(WOWK) — The following article was written by chief meteorologist Spencer Adkins for the Ski Southeast web site as a contribution to their winter snow outlook.

I am glad I waited a little bit to look into snow forecasts for the high terrain of West Virginia.  Just one week ago we were sitting with temperatures in the 70s, lots of brown grassy slopes, and snow sports enthusiasts pacing nervously, checking out the latest weather info.  

Fast forward one week and we have snow on the ground at some resorts, some natural and some man made.  Lows have been running consistently in the 20s and teens and the “snow guns” have been cranking out some really nice base.  (*Note, this was submitted November 19 and we have had another warm spell with 60s on Thanksgiving)

I am pretty sure this is the way the entire winter is going to go: back and forth with 1-2 week stretches of warm to colder.

That said, the NOAA forecast was truly for some 50-50 conditions in our overall region.  There really is not a stronger than normal signal one way or the other in terms of influences on our region for the winter.  Yes, LaNina is back for yet another engagement.  However, there are some subtle differences in various ocean temperature scenarios, which is also normal.  We’ve discovered that not all LaNinas are the same an El Nino patterns can have multiple variations as well.

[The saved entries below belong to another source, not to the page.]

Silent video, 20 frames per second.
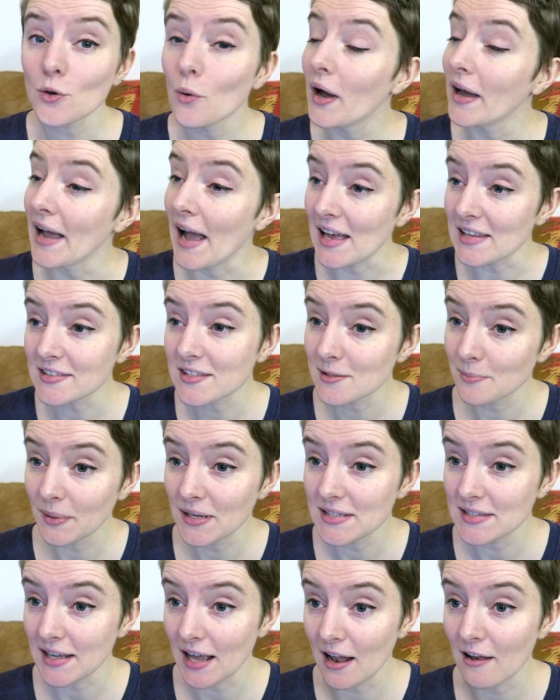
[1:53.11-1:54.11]
So I asked
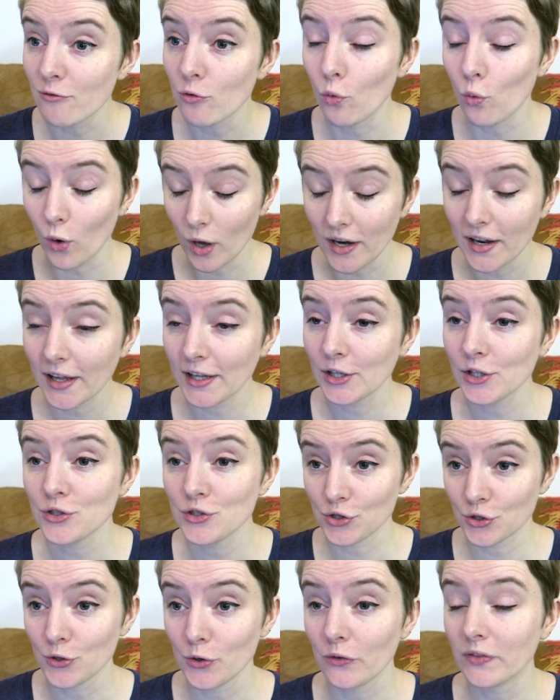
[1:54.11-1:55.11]
myself what I
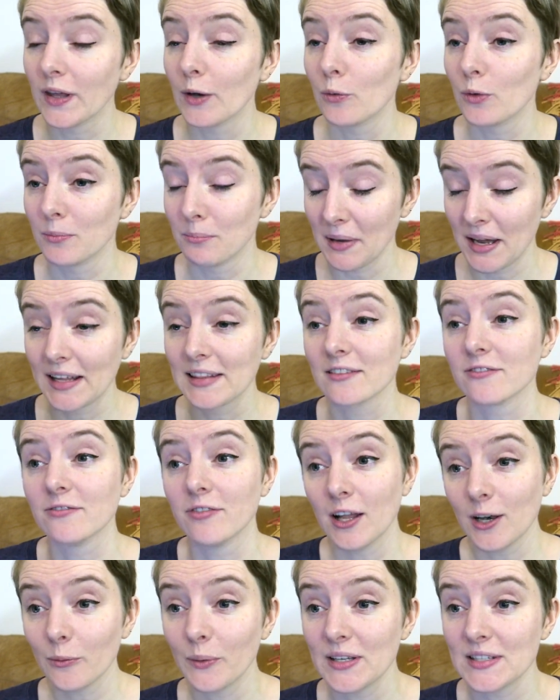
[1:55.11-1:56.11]
could do that would make the
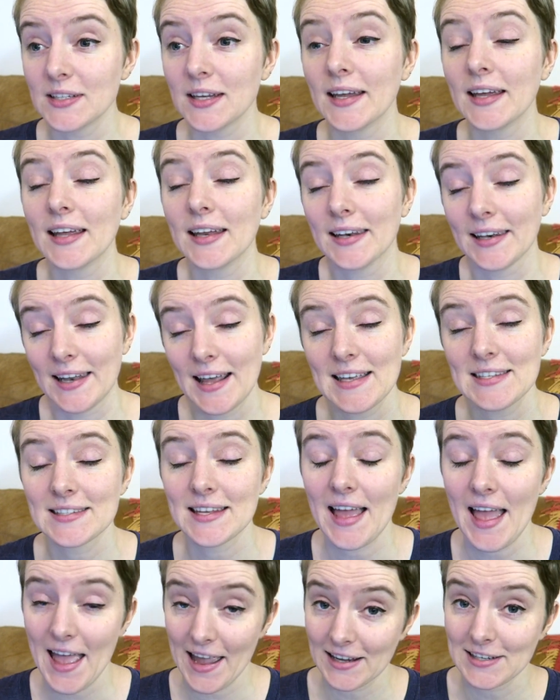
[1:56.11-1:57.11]
following day
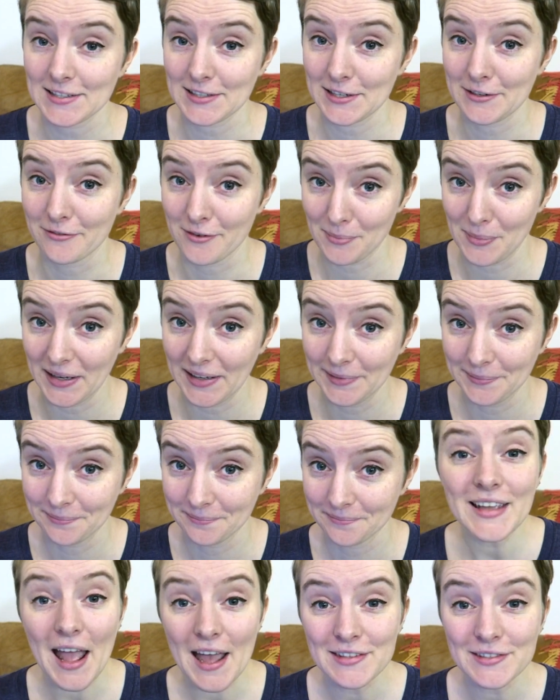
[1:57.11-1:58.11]
less hectic for me.
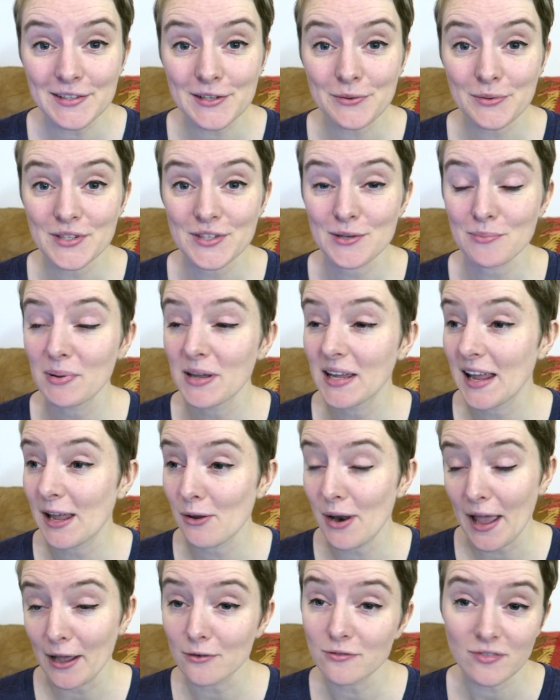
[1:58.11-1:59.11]
The answer was to pick
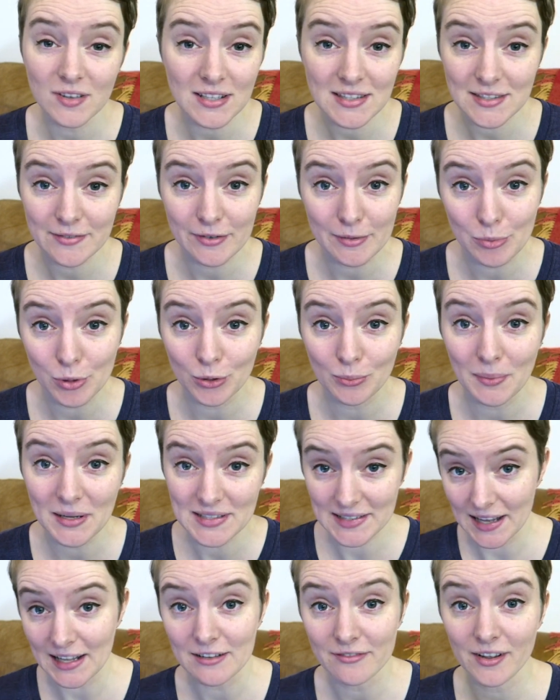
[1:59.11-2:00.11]
out outfits for both
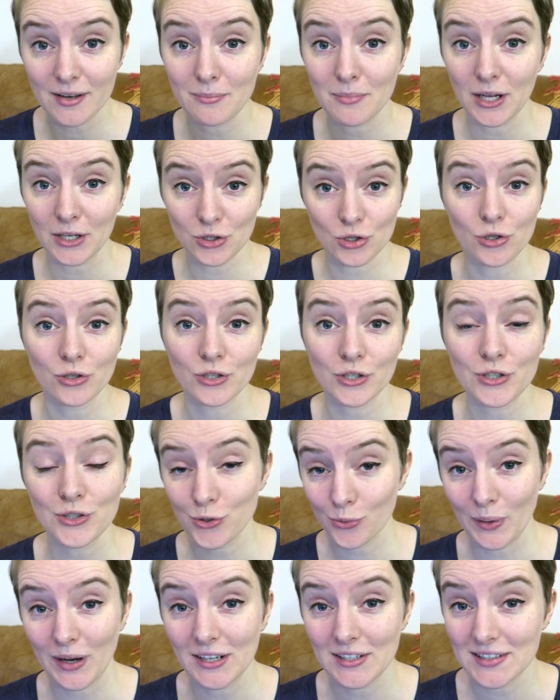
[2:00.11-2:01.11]
myself and my daughter
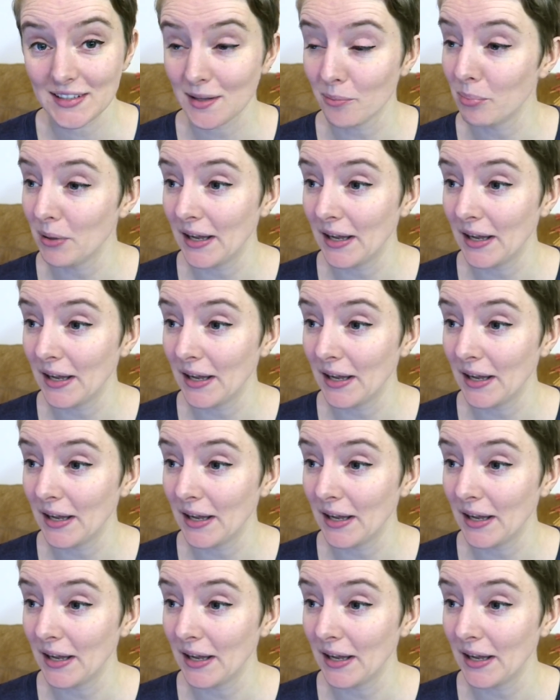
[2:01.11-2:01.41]
to wear to the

Sea surface temperatures as of November 23, 2022

Full admission: I am not a huge teleconnection forecasting expert.  My forte lies in 7 day forecasts.  That said, I have always been a fan of looking at the broader pattern in late October and early November for clues as to what we will be likely to see.  The last few years, I’ve seen the pattern this time of year get really repetitive, well into April.  It’s called the Pacific North American pattern, or PNA.  When PNA is positive, the cold air cranks down from Canada into our area.  When PNA is negative, the cold air shoves down into the western U.S.  This is a repetitive PNA+ pattern I see coming.  

Examples of the Pacific North American pattern

So far we have seen the trough of lower pressure and colder air set up shop, leaving us under the influence of the cold air dome that sort of “oozes in” from Canada behind cold fronts at least 3 times in the past few weeks.  We had one of those southern systems that could have been a big snow maker if this had been January or February.

My gut tells me we will have a couple (let’s say 2 minimum) southern snow makers that will add healthy amounts at the ski resorts in January and February. 

Example of southern style storm system that brings snow to the region

The rest will come with the regular kind of snow that spreads in from the west along or just behind a cold front followed by the lake enhanced streamer bands off of the Great Lakes on the northwest fetch of air. 

Lake enhanced snow pattern with moisture from the Great Lakes and upslope snow

The difference for the ski resorts is, you get a much more efficient production of snow from a smaller amount of moisture than you would somewhere else like a Charleston or Roanoke.  Those occasional snow storms in D.C. and Charlotte usually have the wetter snow that compacts and is heavy to shovel.  Ski resort snow in West Virginia is normally light and fluffy with the “needle-y” kind of flake formation.  Basically: good skiing powder.  

To me: Nature has shown us enough cards in her hand to say that trough/cold air dome will be the main feature this winter with plenty of snow.  Hitting the normals shouldn’t be a problem in terms of inches of snow.  I see Snowshoe listed in a few places as normally seeing 150 inches of snow.  In my book, there’s no reason we can’t see that much once again.  Add in the super efficient snow making capacity there and at other resorts, and you’re looking at plenty of time to get out on the slopes and carve it up.  

I’m sure we’ll also have 1-2 short warm spells when the doom and gloomers think ski season is done, but until the overall LaNina loosens it’s grip, that “trough in the east” is the snow enthusiast’s friend.  Enjoy and be safe out there!